Wilderness spaces are becoming more and more precious as the world becomes more and more fragmented; as more and more land becomes used for housing an ever-growing global population, and for short-term utilitarian gains. The price for the silence, for the solitude offered in these protected areas becomes higher and higher. In the wake of the disrespectful greed of our current world reality, we find fewer and fewer places where we can truly and deeply replenish ourselves through the ineffable communion with that silence beyond all silence, the peace that surpasses all understanding. It is in this quality of silence, and of peace, of the still centre within ourselves, that we are able to find an understanding of ourselves, and of our world, that informs and enables a response, a responsiveness, a responsibility towards a more whole future. Access to the outer wilderness provides the possibility of access to the wellsprings of our own possibilities – and that of our collective future.
From Thomas Merton we learn that God created the desert “simply to be itself, not to be transformed by men [sic] into something else. So too the mountain and the sea. The desert is therefore the logical dwelling place for the man who seeks to be nothing but himself …”
At Towerland, we have created a space which is located within and provides physical access into the wilderness. This has meant finding that delicate balance between access and wildness, between creating a space for human habitation which offers an experience of the wilderness, yet which is not overwhelming. Simple and beautiful accommodation which is – in all senses – in harmony with its environment; paths which lead into the mountains; myriad spaces to observe and experience the beauty of the surroundings. We have attempted to honour and maintain the natural rhythms and the silence as far as possible by not installing electricity and by using our own life-filled water.
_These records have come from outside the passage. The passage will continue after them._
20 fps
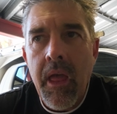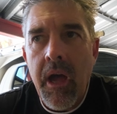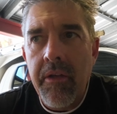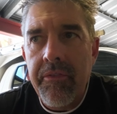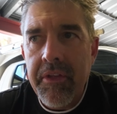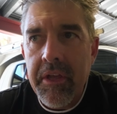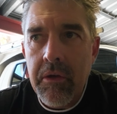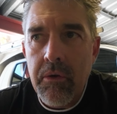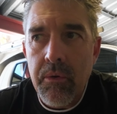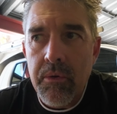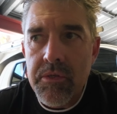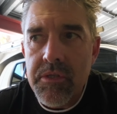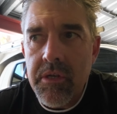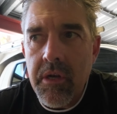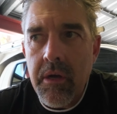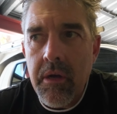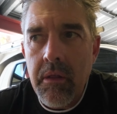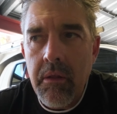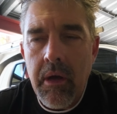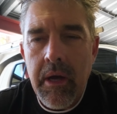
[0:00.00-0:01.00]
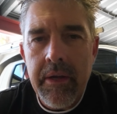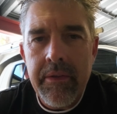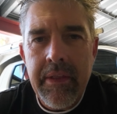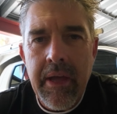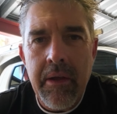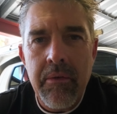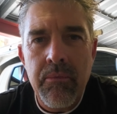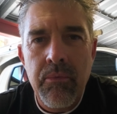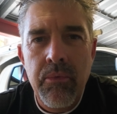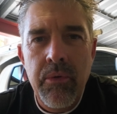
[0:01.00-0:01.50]
I think also, like,
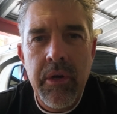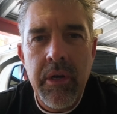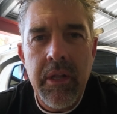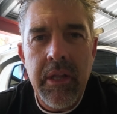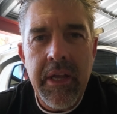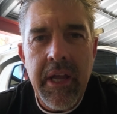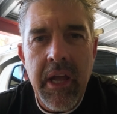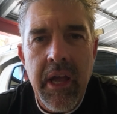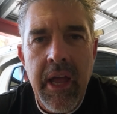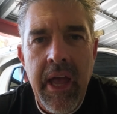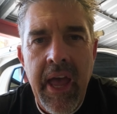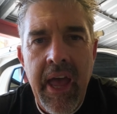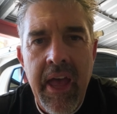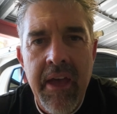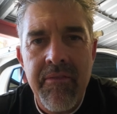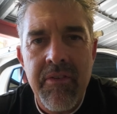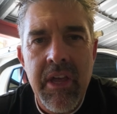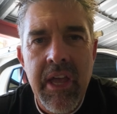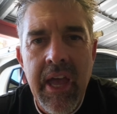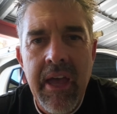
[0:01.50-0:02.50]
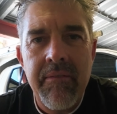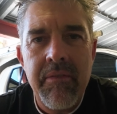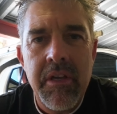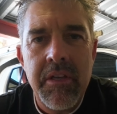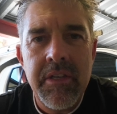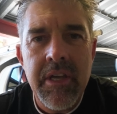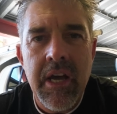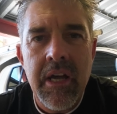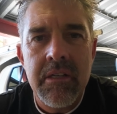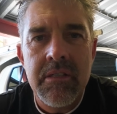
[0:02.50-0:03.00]
that really heavy
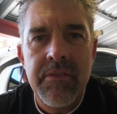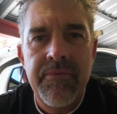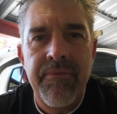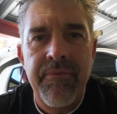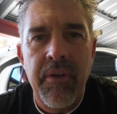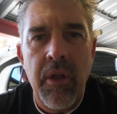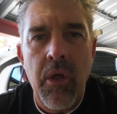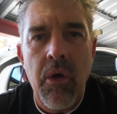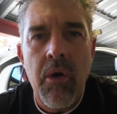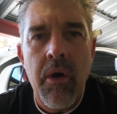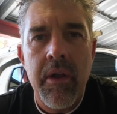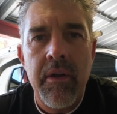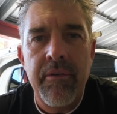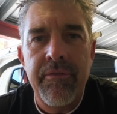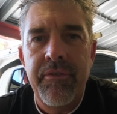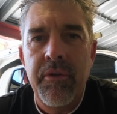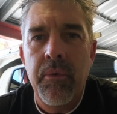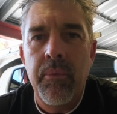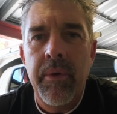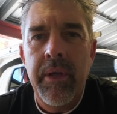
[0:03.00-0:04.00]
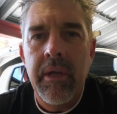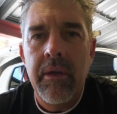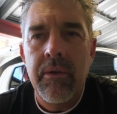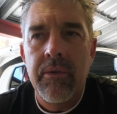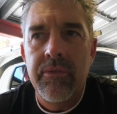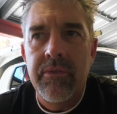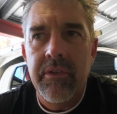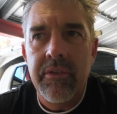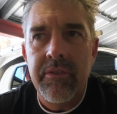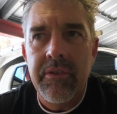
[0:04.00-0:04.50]
dust flying off your
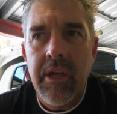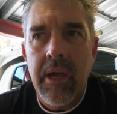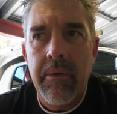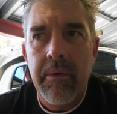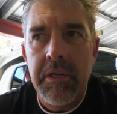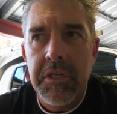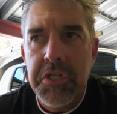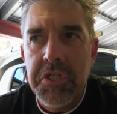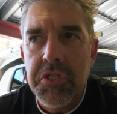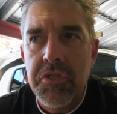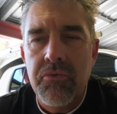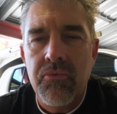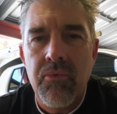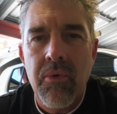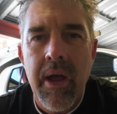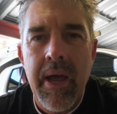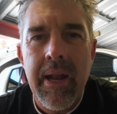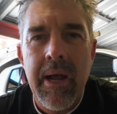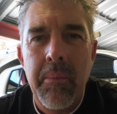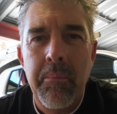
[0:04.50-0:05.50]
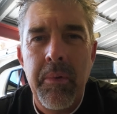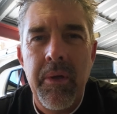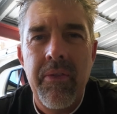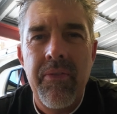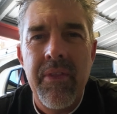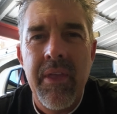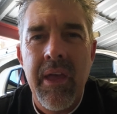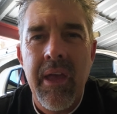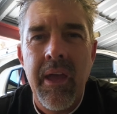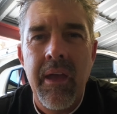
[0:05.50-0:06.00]
wheels that's going straight up
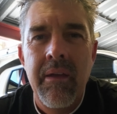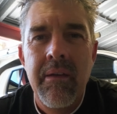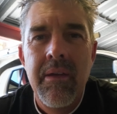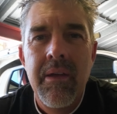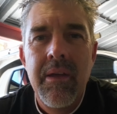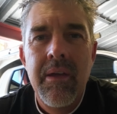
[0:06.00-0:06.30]
in there,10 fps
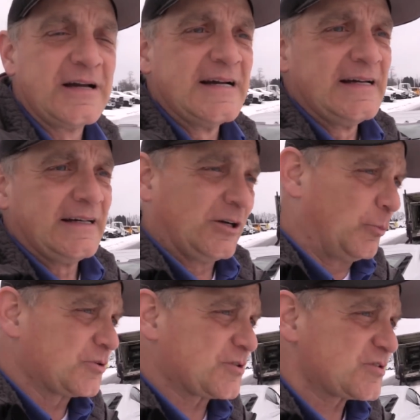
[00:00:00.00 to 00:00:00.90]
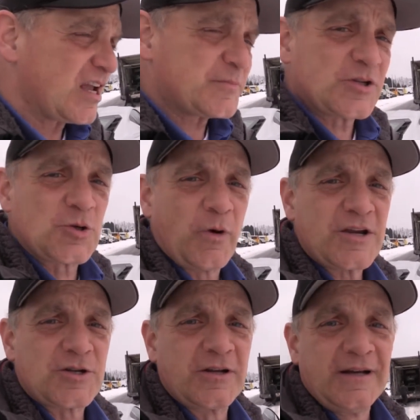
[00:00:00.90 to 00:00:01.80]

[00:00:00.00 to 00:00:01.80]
in almost the same situation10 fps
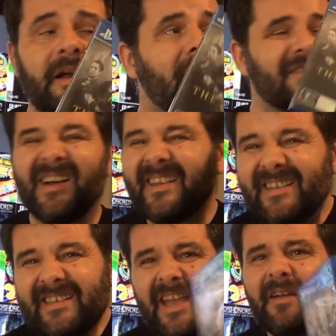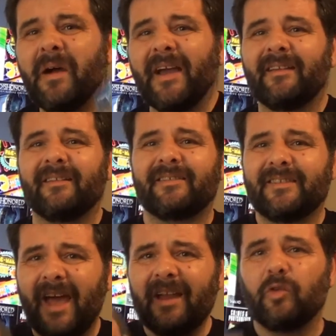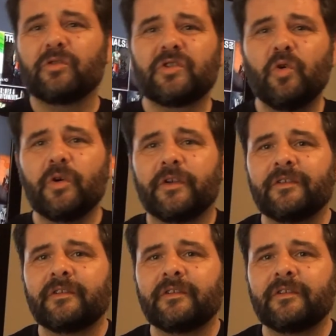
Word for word: I was like, yeah man, that looks good.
To let the outer wilderness activate our inner wilderness, to reach into our imagination, to enable a slow unfolding into deeper spaces of our own understanding and becoming.
From Thomas Merton, once again, we are reminded of the importance of silence, of the value of what we can gain in the inner and outer wildernesses:
“There is a pervasive form of contemporary violence to which the idealist fighting for peace by non-violent methods most easily succumbs: activism and overwork. The rush and pressure of modern life are a form, perhaps the most common form, of its innate violence. To allow oneself to be carried away by a multitude of conflicting concerns, to surrender to too many projects, to want to help everyone in everything is to succumb to violence. The frenzy of the activist neutralizes one’s work for peace. It destroys one’s inner capacity of peace. It destroys the fruitfulness of one’s work because it kills the roots of inner wisdom which make work fruitful.”